As a matter of interest, why are so desperate now (a year in) to take a chunk off your mortgage?


----------



## ClubMan (11 Sep 2006)

bocade said:


> Yes there is a special consideration for serious illness but I don't think illness was suggested here.


Sorry - I was just mentioning it for background info and in relation to the comment about terminal illness etc. - not on the basis that it was relevant to the original query.


----------



## outsider (11 Sep 2006)

kramer2006 said:


> As a matter of interest, why are so desperate now (a year in) to take a chunk off your mortgage?



I'm not particularly desperate I was just looking at ways of reducing the mortgage term and therefore saving on interest payments.


----------



## outsider (11 Sep 2006)

ClubMan said:


> Going back to your original query €600K over 35 years seems like a very heavy mortgage burden so perhaps prioritising acclerated repayments on this over pension contributions (other than those necessary to secure employer contributions) might be a good idea. Karl Jeacle's mortgage calculator suggests that the repayments on such a mortgage might be c. €2,700 excluding owner occupier mortgage interest tax relief, home insurance and mortgage protection life assurance premiums etc.



Yep, it's a big 100% mortgage, and its a bit crazy, but I won't go into the numerous reasons why we did it. The identical house next door sold for 800,000 recently, thats 200k more than we paid for ours less then 12 months later.... But I'm getting off topic....

Your suggestion for reducing my pension payments and increasing my mortgage will only have a marginal effect. My employer matches my contribution up to 8%. So if I dropped my pension contribution to zero, I would only be ending up with a few hundred euro extra a month (net) and would lose the employer contribution so it doesn't seem worth it. 
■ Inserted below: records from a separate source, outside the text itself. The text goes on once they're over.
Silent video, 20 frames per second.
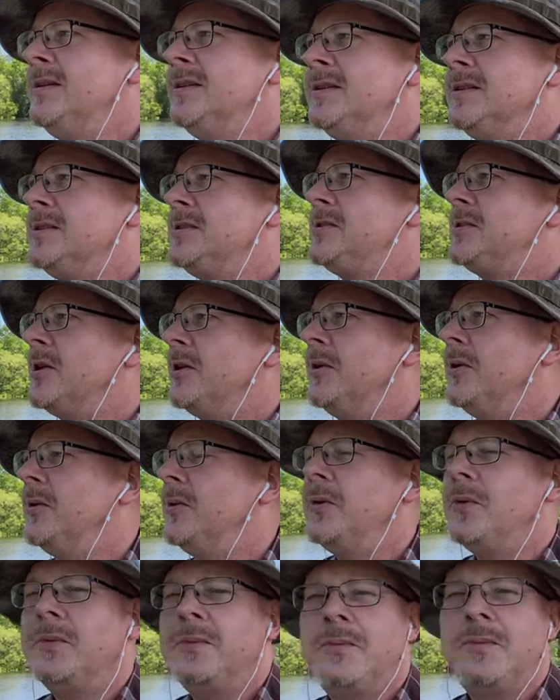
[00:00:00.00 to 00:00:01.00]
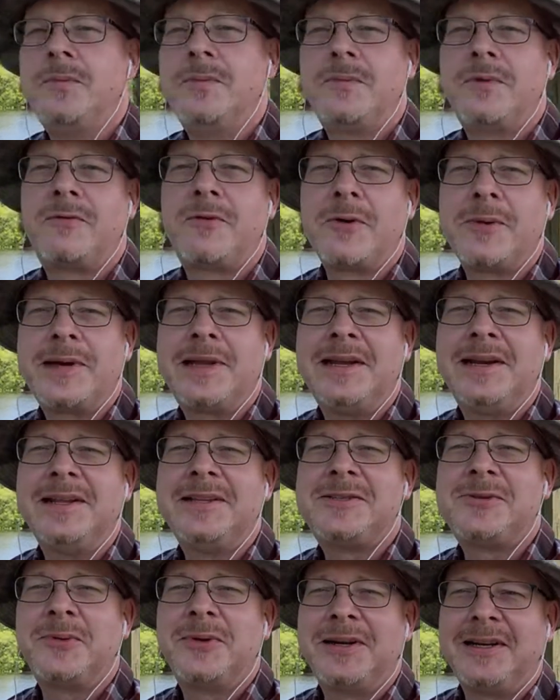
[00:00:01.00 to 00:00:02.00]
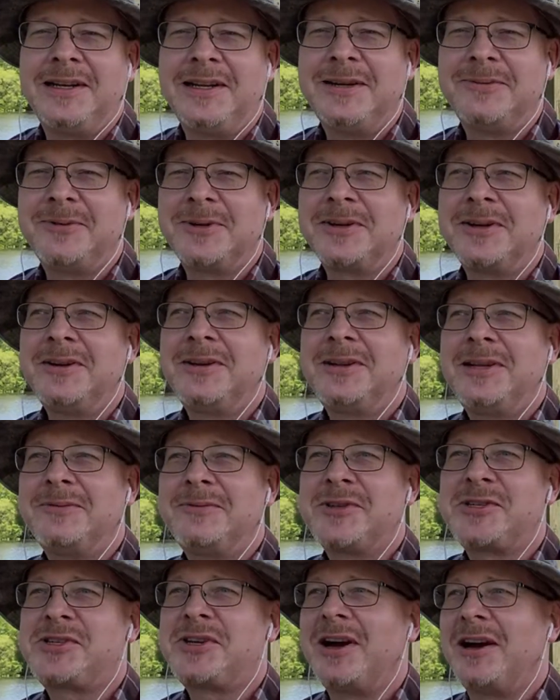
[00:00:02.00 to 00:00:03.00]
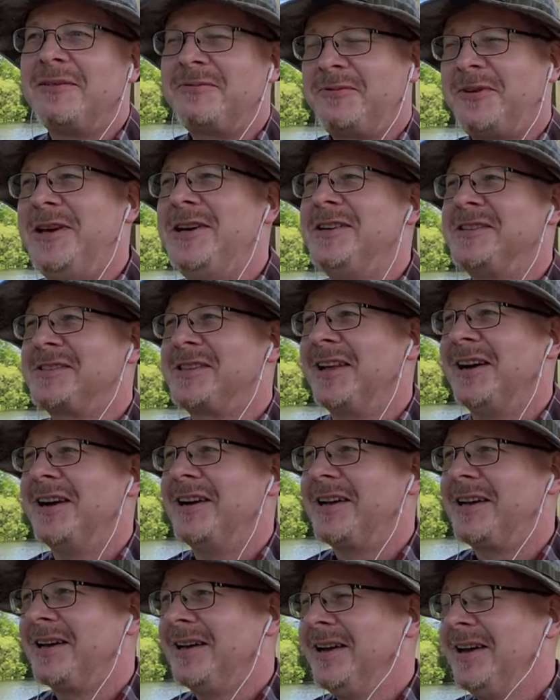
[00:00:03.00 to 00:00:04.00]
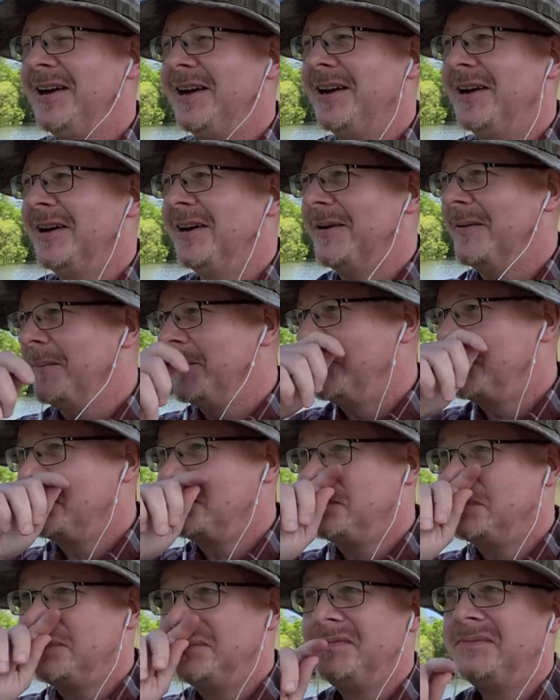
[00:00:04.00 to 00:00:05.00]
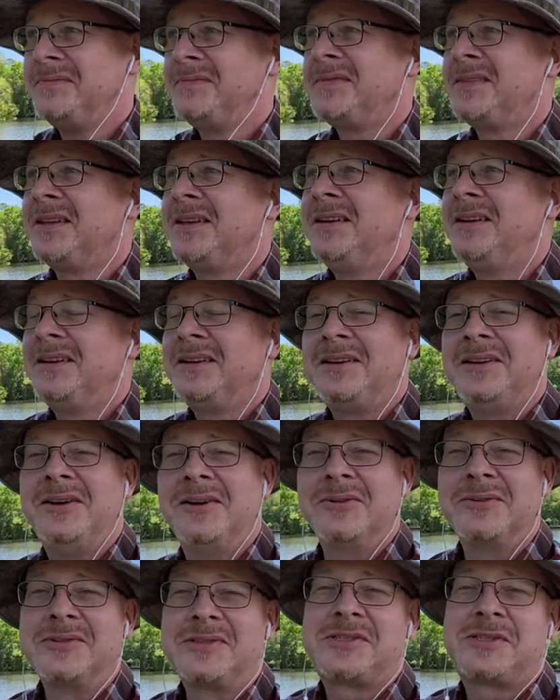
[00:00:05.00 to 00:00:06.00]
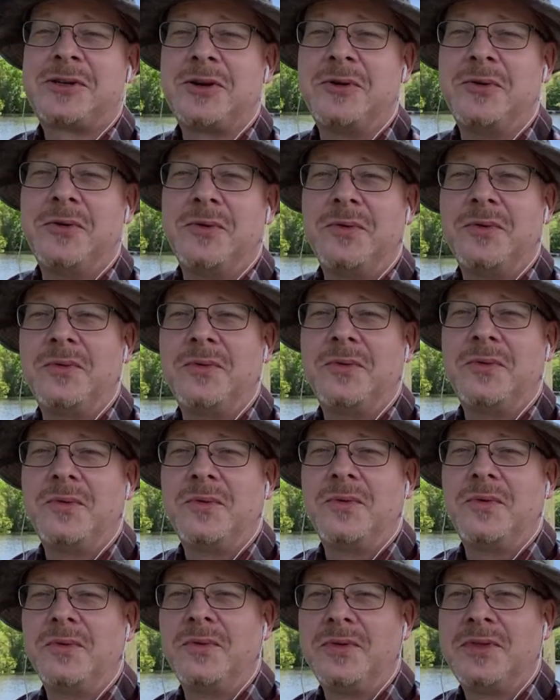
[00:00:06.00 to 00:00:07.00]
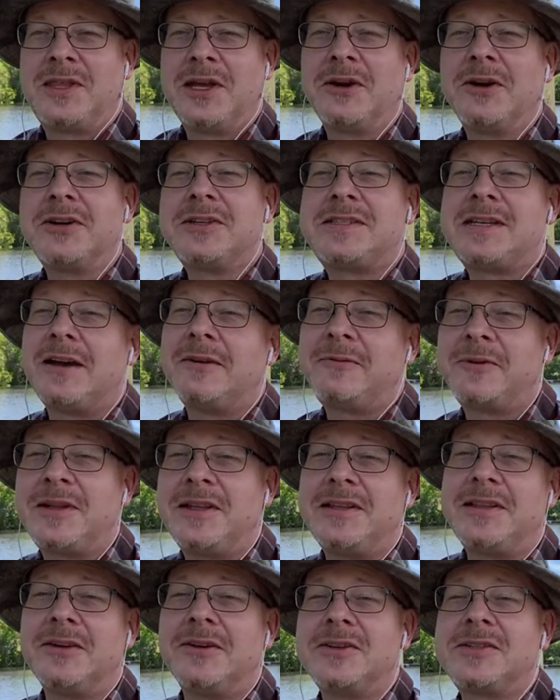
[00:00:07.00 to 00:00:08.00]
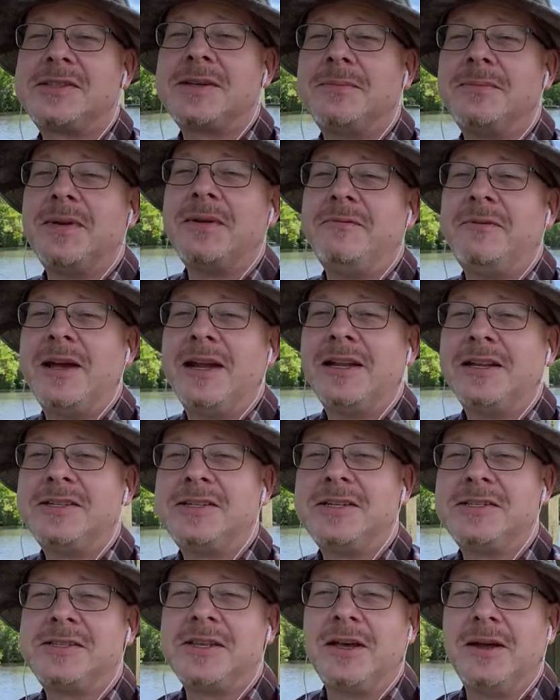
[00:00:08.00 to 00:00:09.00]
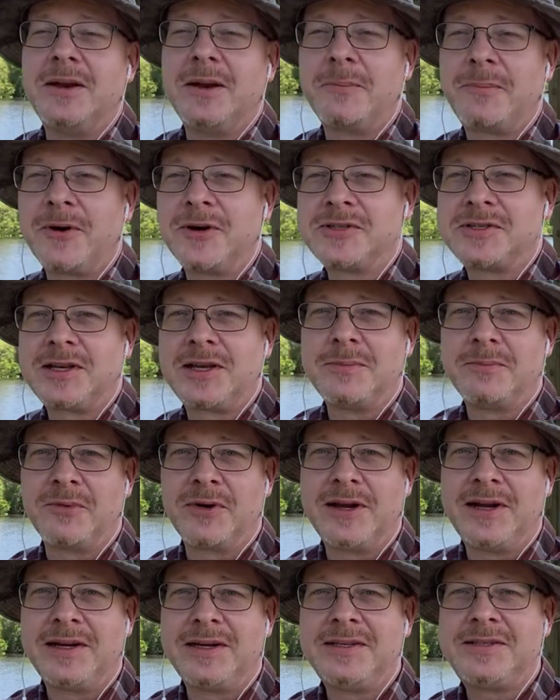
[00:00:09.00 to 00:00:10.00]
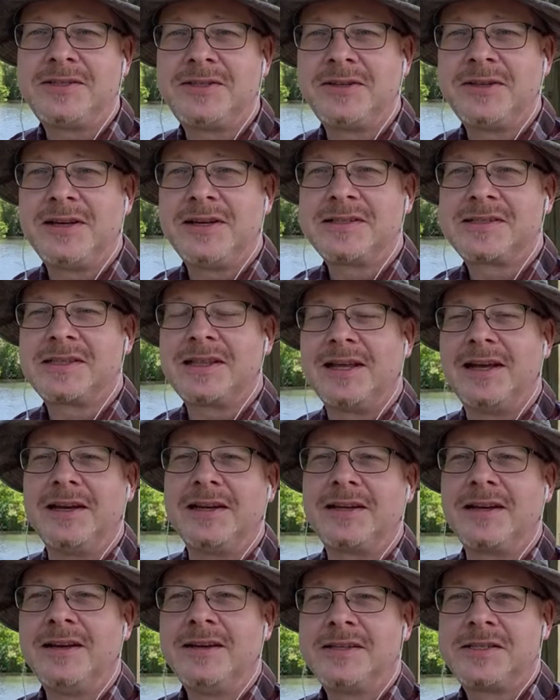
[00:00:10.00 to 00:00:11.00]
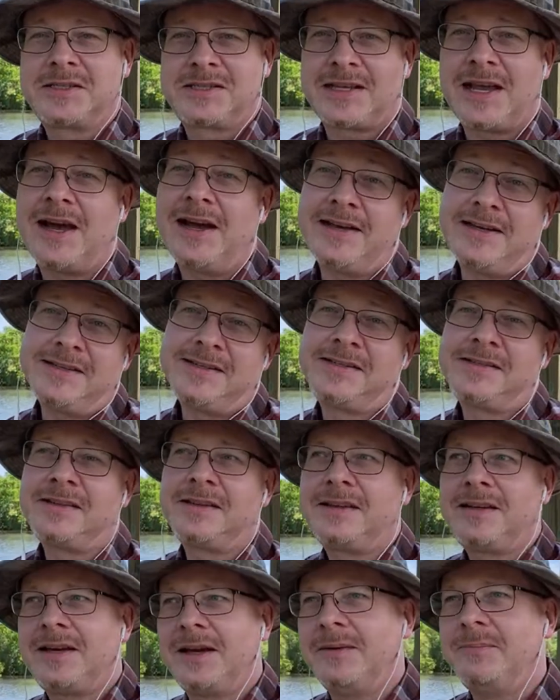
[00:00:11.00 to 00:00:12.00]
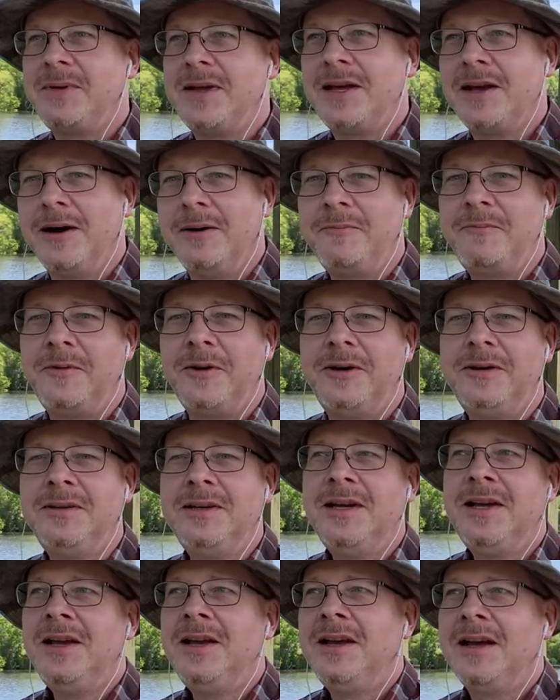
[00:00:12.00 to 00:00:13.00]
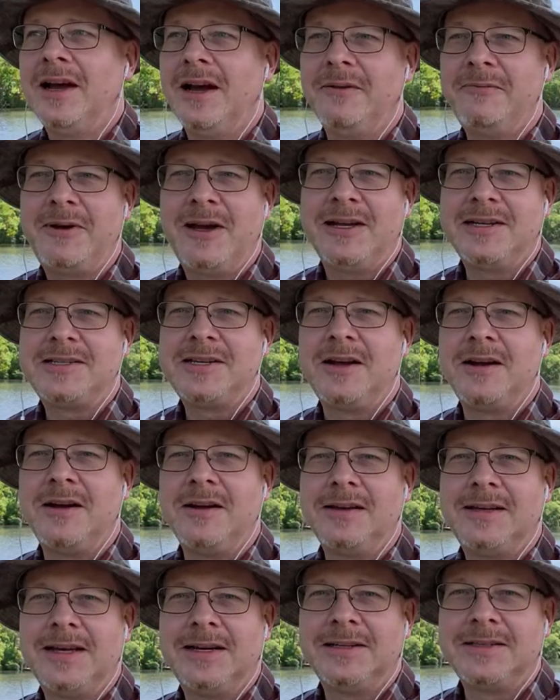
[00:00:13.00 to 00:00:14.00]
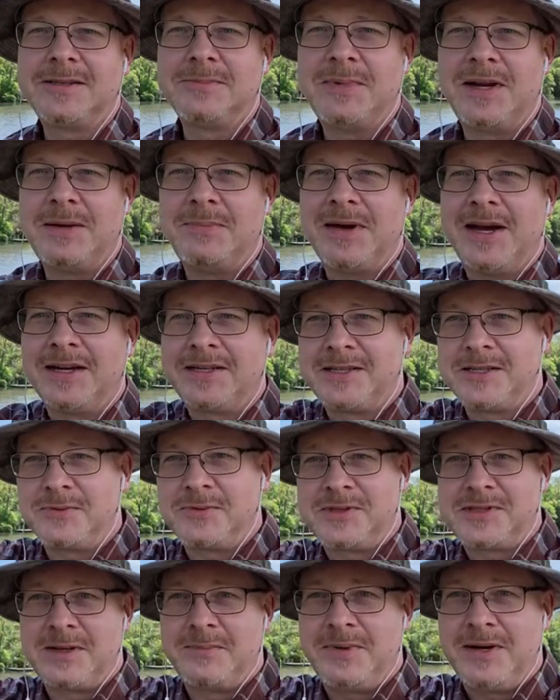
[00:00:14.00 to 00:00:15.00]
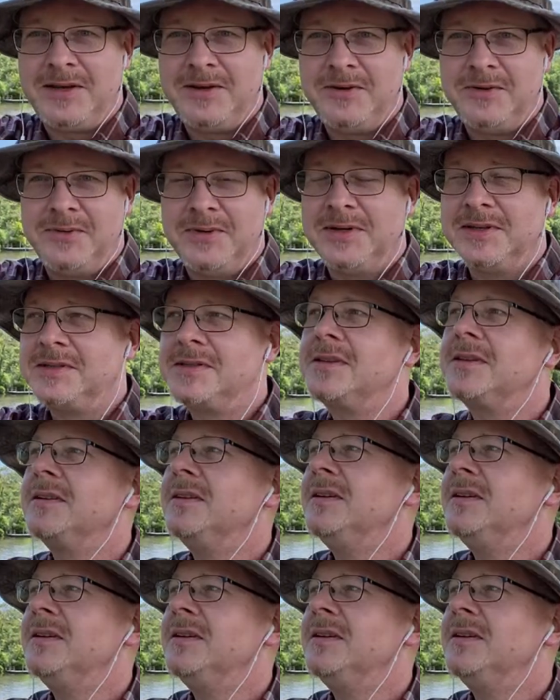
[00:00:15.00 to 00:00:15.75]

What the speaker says: So before we get into what a liver shot feels like, you know, so there are some advantages that a person can bring to this, like size can be helpful. I've had to get into many matches with somebody who was,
Thanks for all the replies.


----------



## ClubMan (11 Sep 2006)

outsider said:


> My employer matches my contribution up to 8%.


Would seem to make sense to match this so.


----------



## GeneralZod (11 Sep 2006)

I must be misunderstanding something here.

Where's the 22% coming from? Assuming you were still within the 2 year period wouldn't you only get a refund of your contributions and not including the 48% (top tax rate and prsi/health levy) relief that boosted your fund to 100k?

If that was the case people would be doing it all the time.


----------



## ClubMan (11 Sep 2006)

GeneralZod said:


> I must be misunderstanding something here.
> 
> Where's the 22% coming from? Assuming you were still within the 2 year period wouldn't you only get a refund of your contributions and not including the 48% (top tax rate and prsi/health levy) relief?
> 
> If that was the case people would be doing it all the time.


In such circumstances you would get personal/_AVC _contributions back net of 20% (or is it 22%?) tax. Remember that the original contributions were most likely exempt from tax and _PRSI_/health levy deductions and so taken directly from gross income. I think it may be a bit of a loophole that high rate taxpayers can contribute to an occupational pension scheme for less than two years and then take a refund and only pay 20/22% tax on the refund. However there may be limits (e.g. can you only do this refund once? maybe _PRSI _is due on the refund? Maybe the refund is assessable as income in the year of refund with a tax credit for the tax deducted?) or I may be mistaken.


----------